Please give the records below again in full, exactly, with the images left out.

──────── Input data

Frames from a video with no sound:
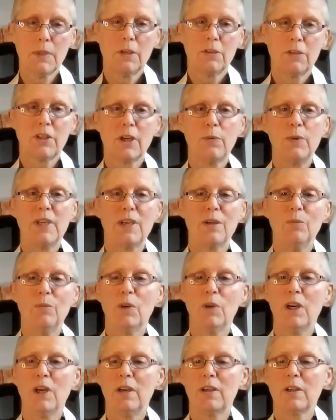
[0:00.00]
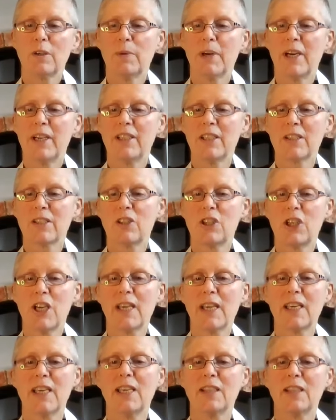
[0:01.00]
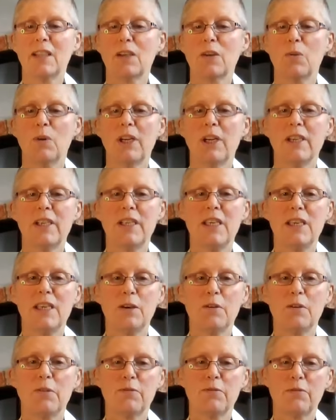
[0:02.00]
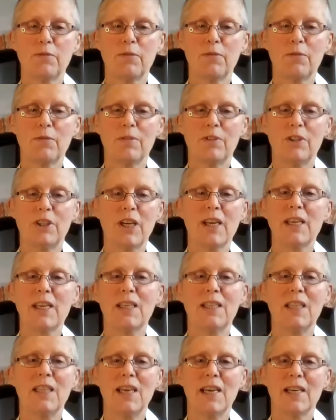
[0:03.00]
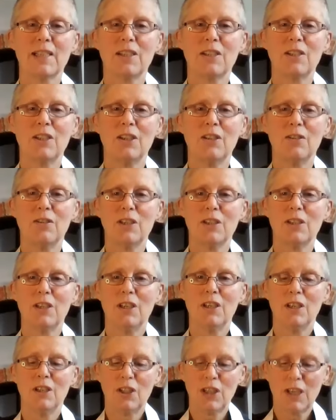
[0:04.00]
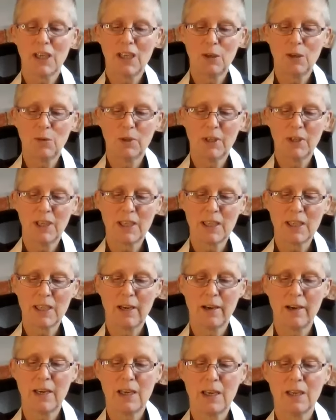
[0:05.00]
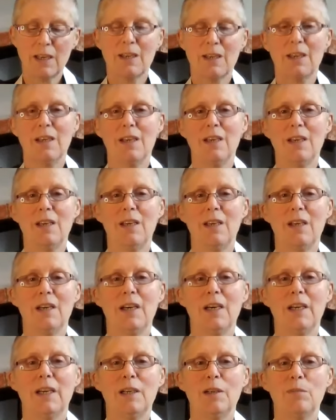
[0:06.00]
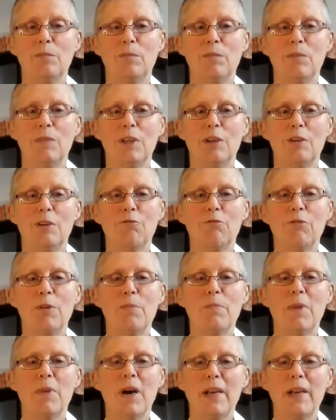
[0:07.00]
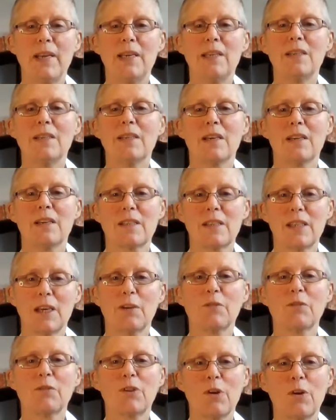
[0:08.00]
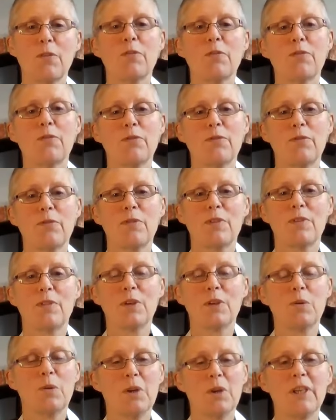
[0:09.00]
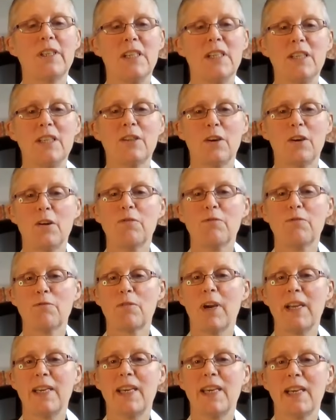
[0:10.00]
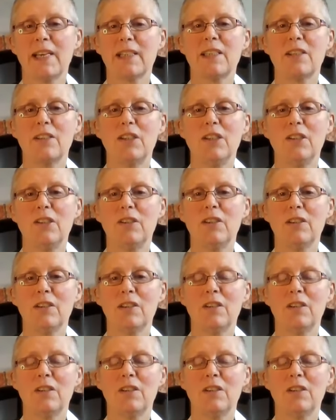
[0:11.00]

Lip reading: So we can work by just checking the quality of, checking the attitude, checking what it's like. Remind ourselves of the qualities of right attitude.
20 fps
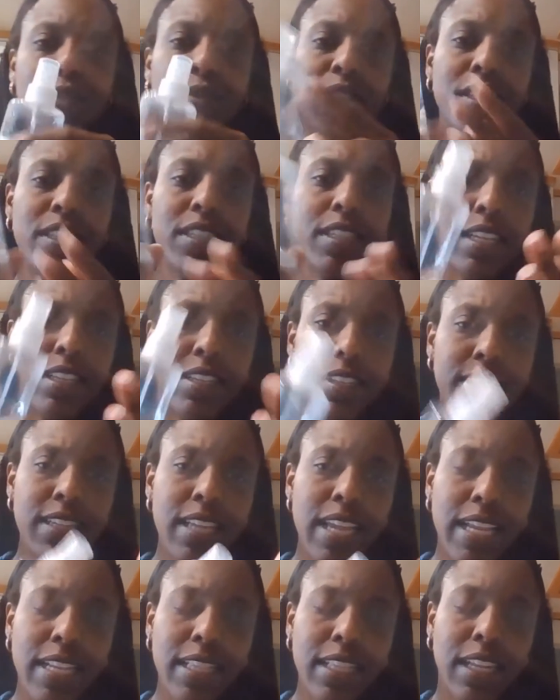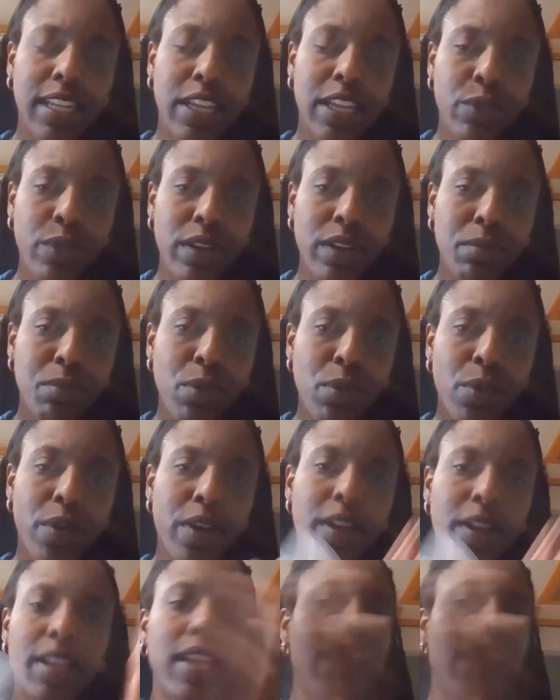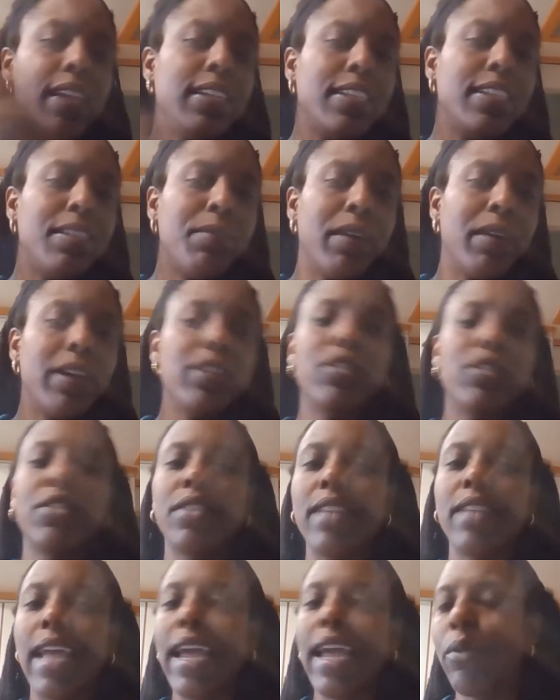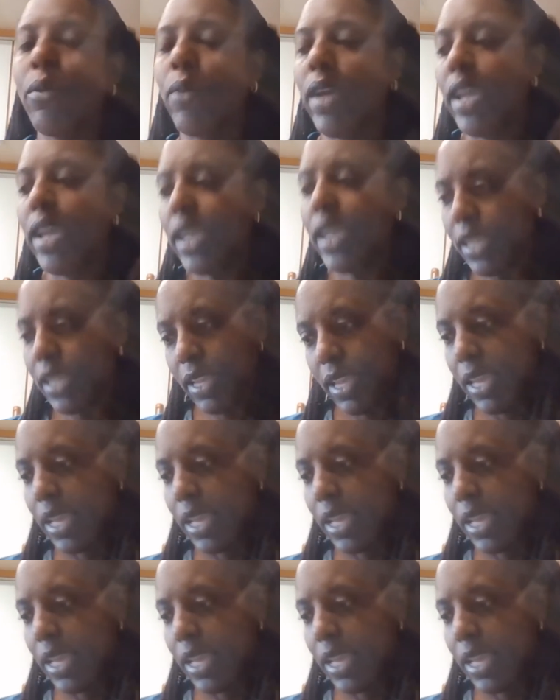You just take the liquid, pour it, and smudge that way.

────────────────

- Result of this task
Frames from a video with no sound:
[0:00.00]
[0:01.00]
[0:02.00]
[0:03.00]
[0:04.00]
[0:05.00]
[0:06.00]
[0:07.00]
[0:08.00]
[0:09.00]
[0:10.00]
[0:11.00]

Lip reading: So we can work by just checking the quality of, checking the attitude, checking what it's like. Remind ourselves of the qualities of right attitude.
20 fps
You just take the liquid, pour it, and smudge that way.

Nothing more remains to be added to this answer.